**DATA TO USE:**
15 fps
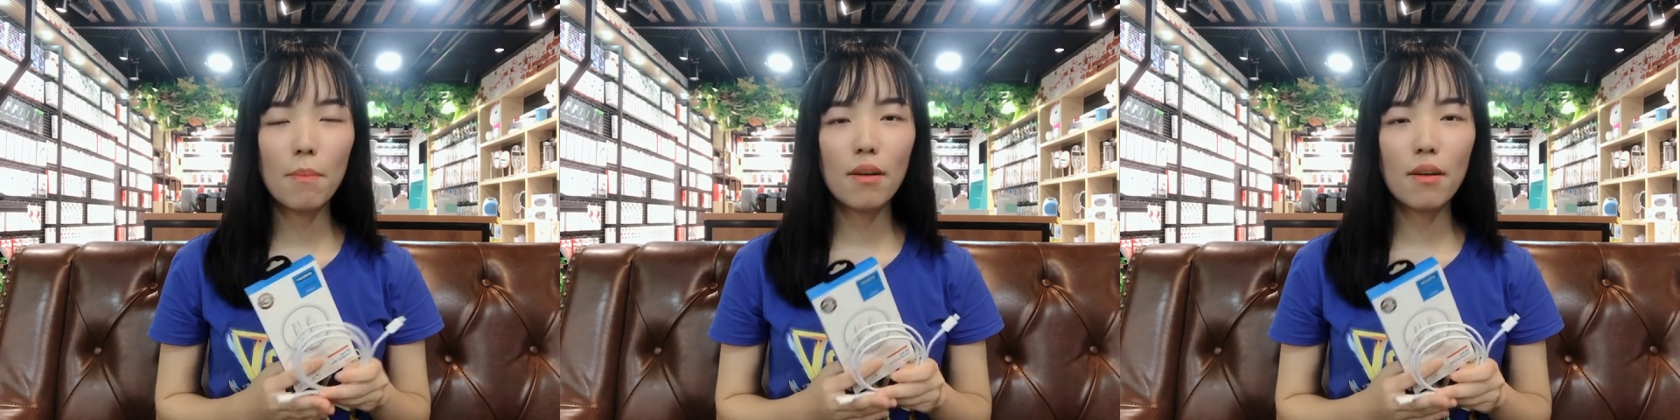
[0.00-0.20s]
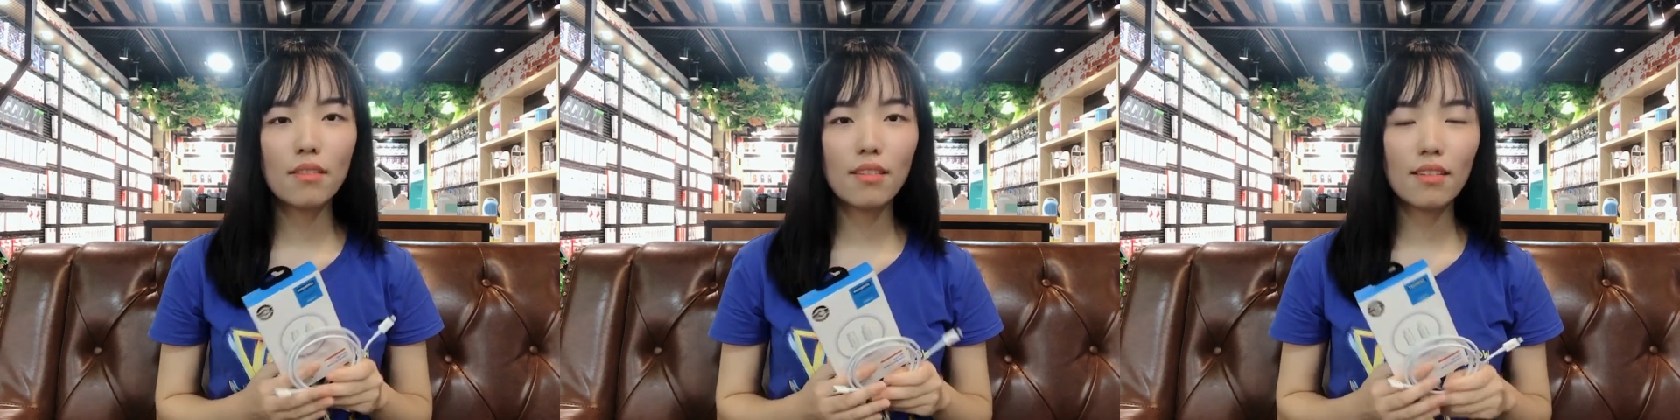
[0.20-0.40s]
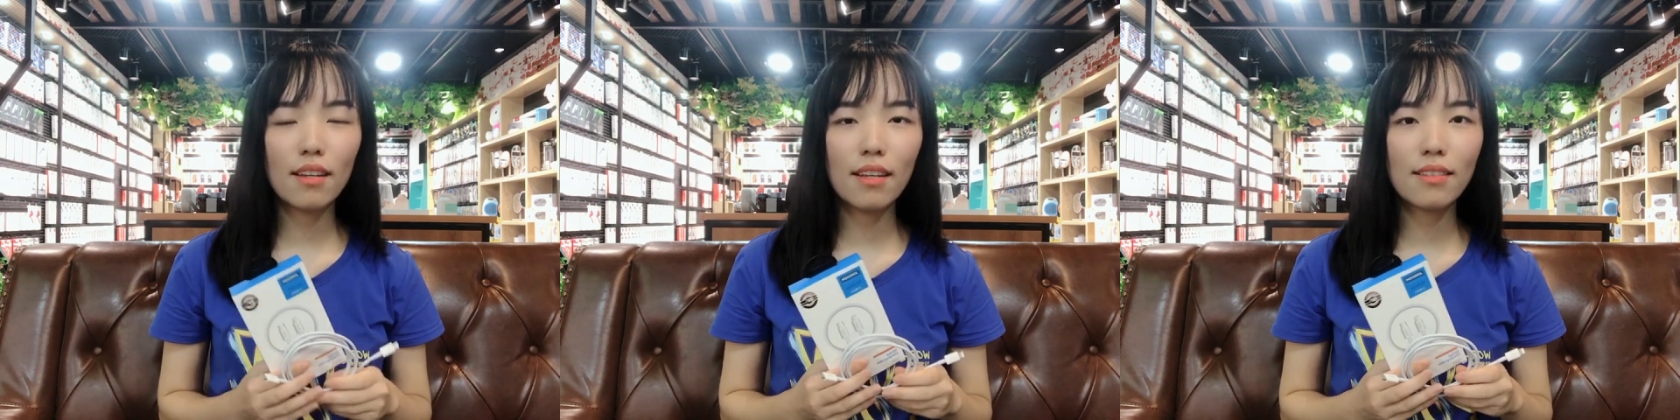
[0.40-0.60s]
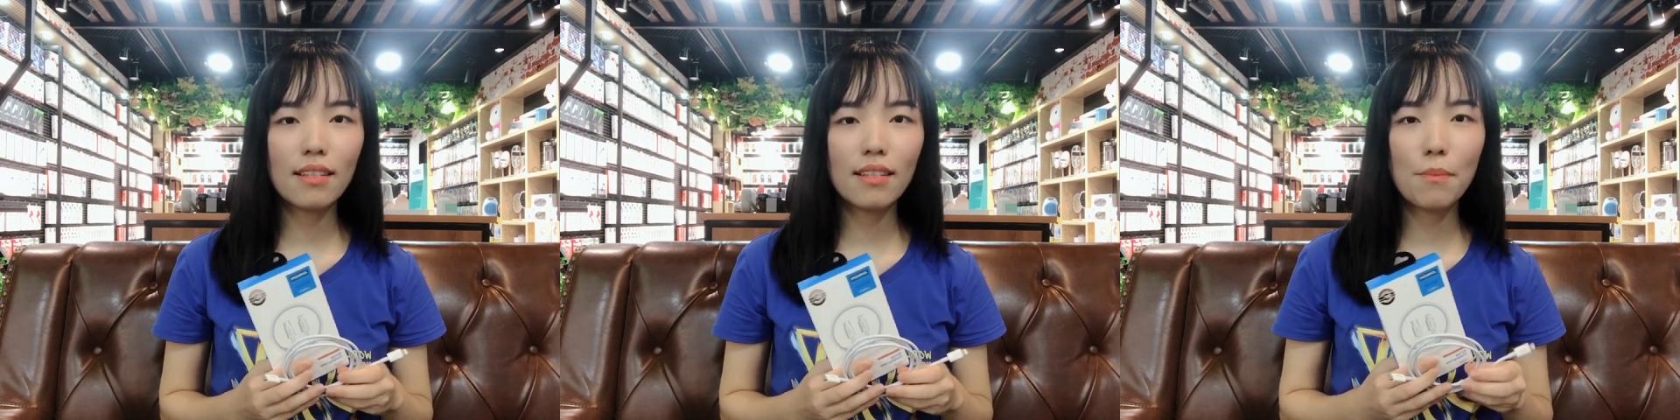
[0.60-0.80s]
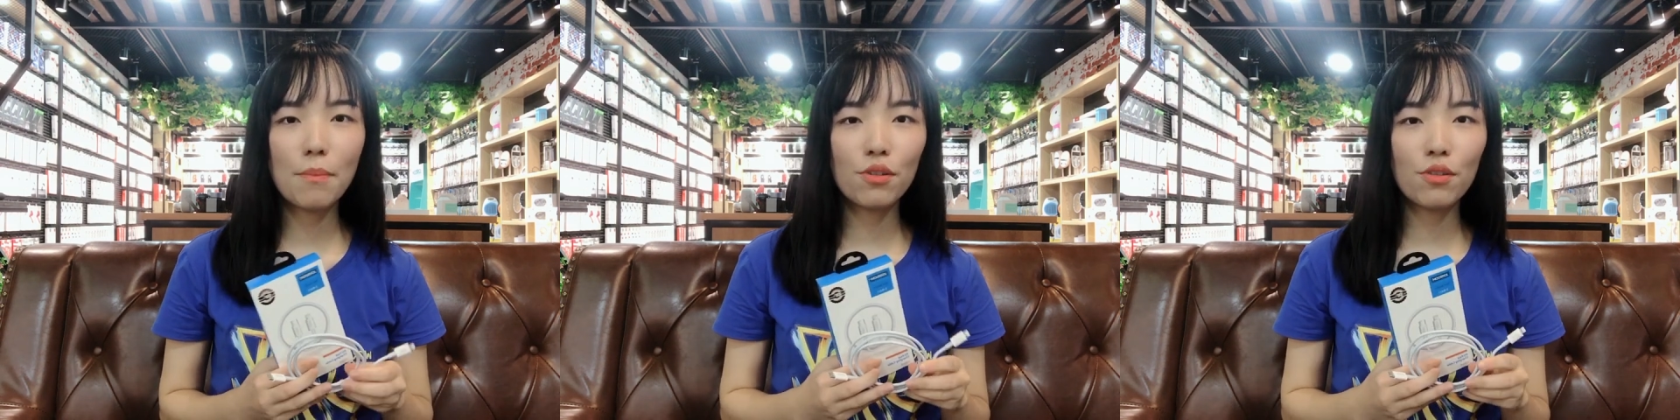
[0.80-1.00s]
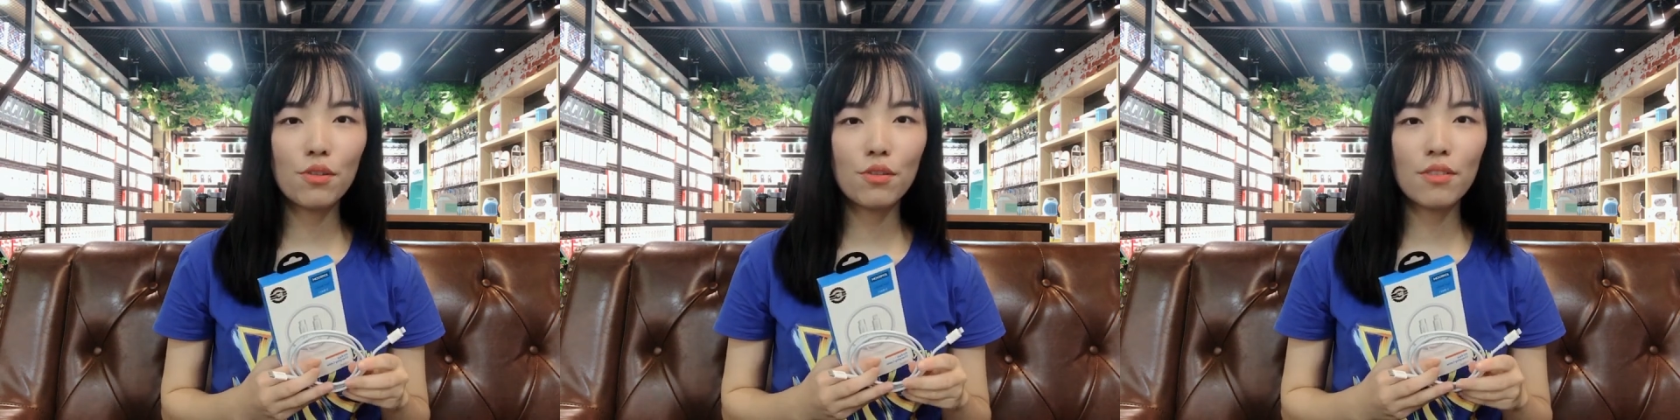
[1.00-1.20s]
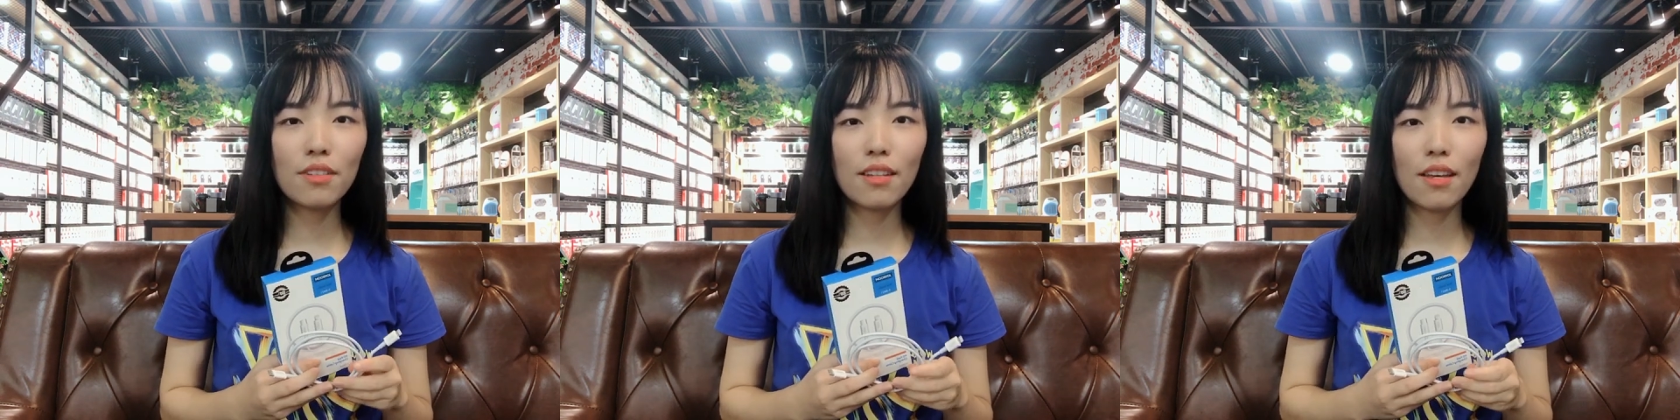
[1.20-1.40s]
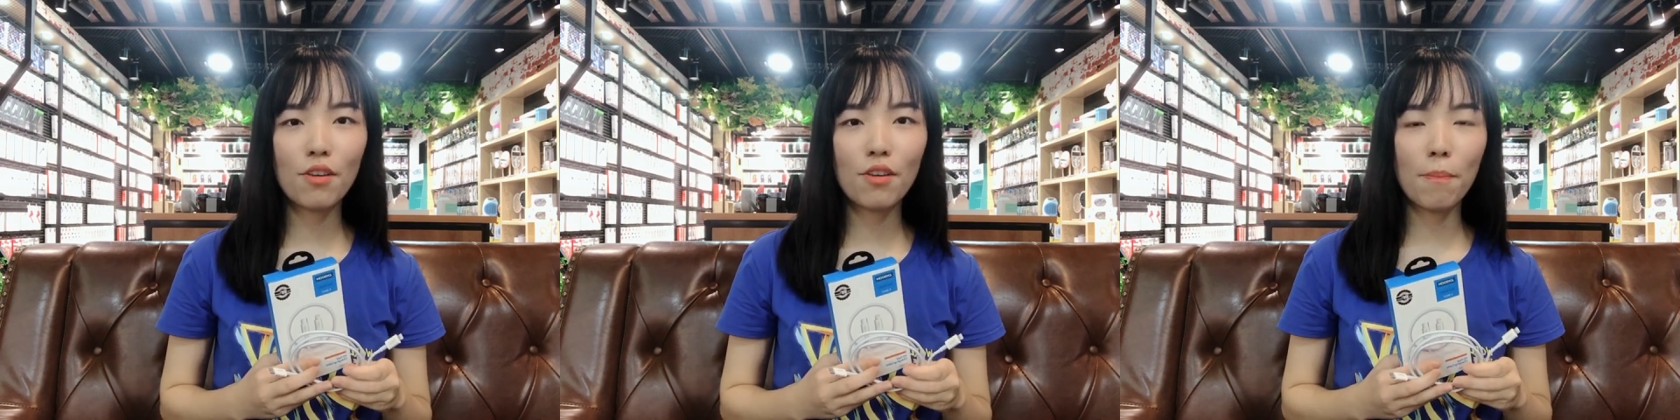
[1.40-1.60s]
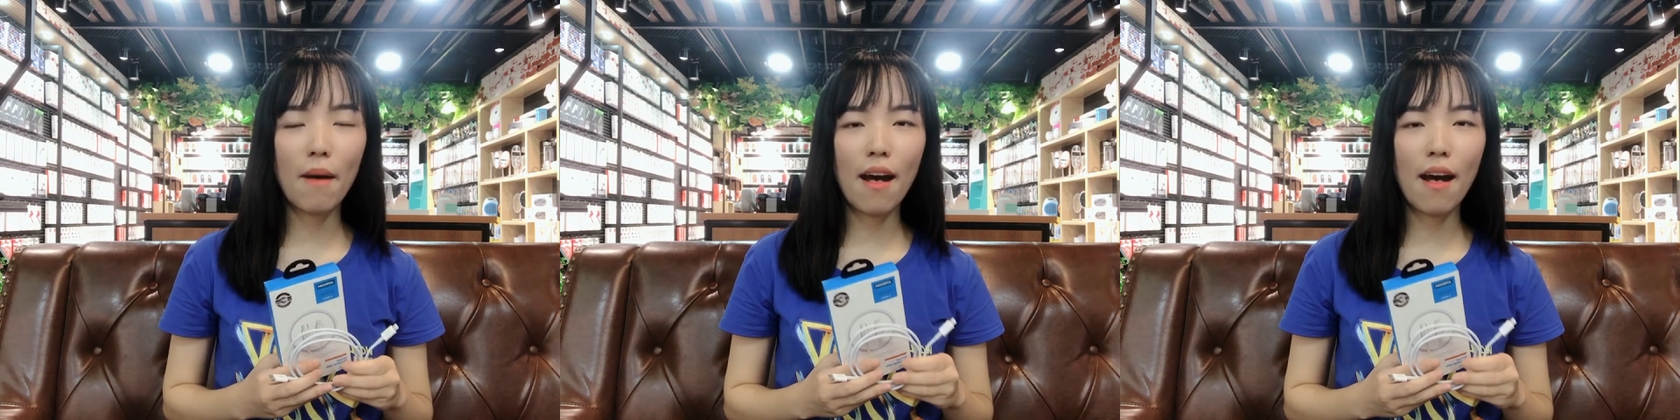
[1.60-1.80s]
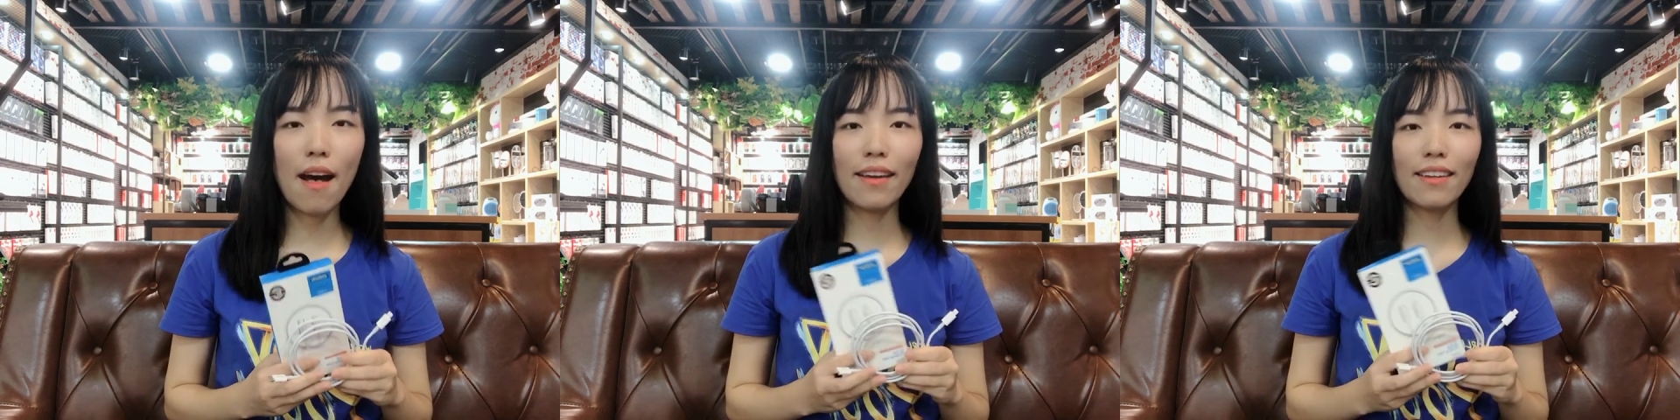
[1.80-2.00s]
But it's time to say
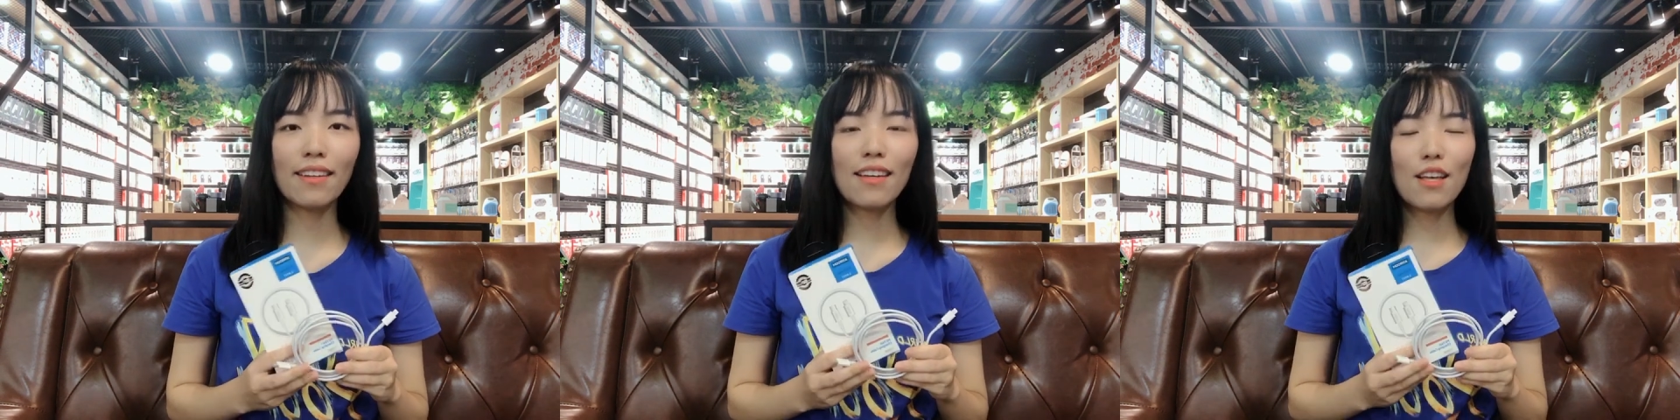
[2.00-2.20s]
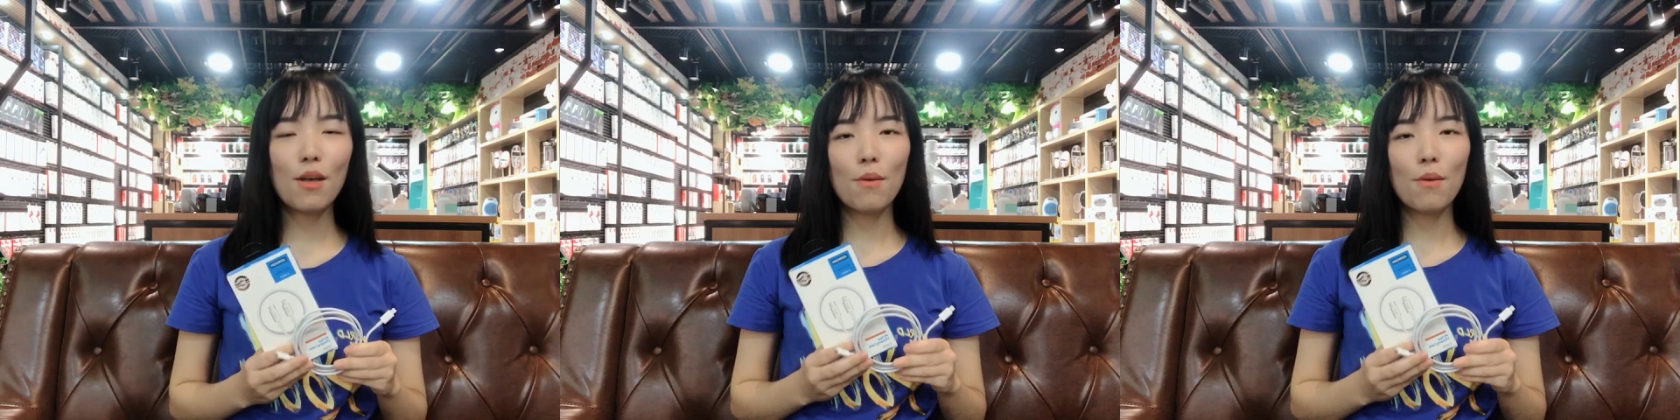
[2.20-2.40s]
goodbye.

**YOUR INSTRUCTIONS:**
The reply should repeat the data in full, exactly as given, and contain no pictures.

**RESULT OF THE TASK:**
15 fps
[0.00-0.20s]
[0.20-0.40s]
[0.40-0.60s]
[0.60-0.80s]
[0.80-1.00s]
[1.00-1.20s]
[1.20-1.40s]
[1.40-1.60s]
[1.60-1.80s]
[1.80-2.00s]
But it's time to say
[2.00-2.20s]
[2.20-2.40s]
goodbye.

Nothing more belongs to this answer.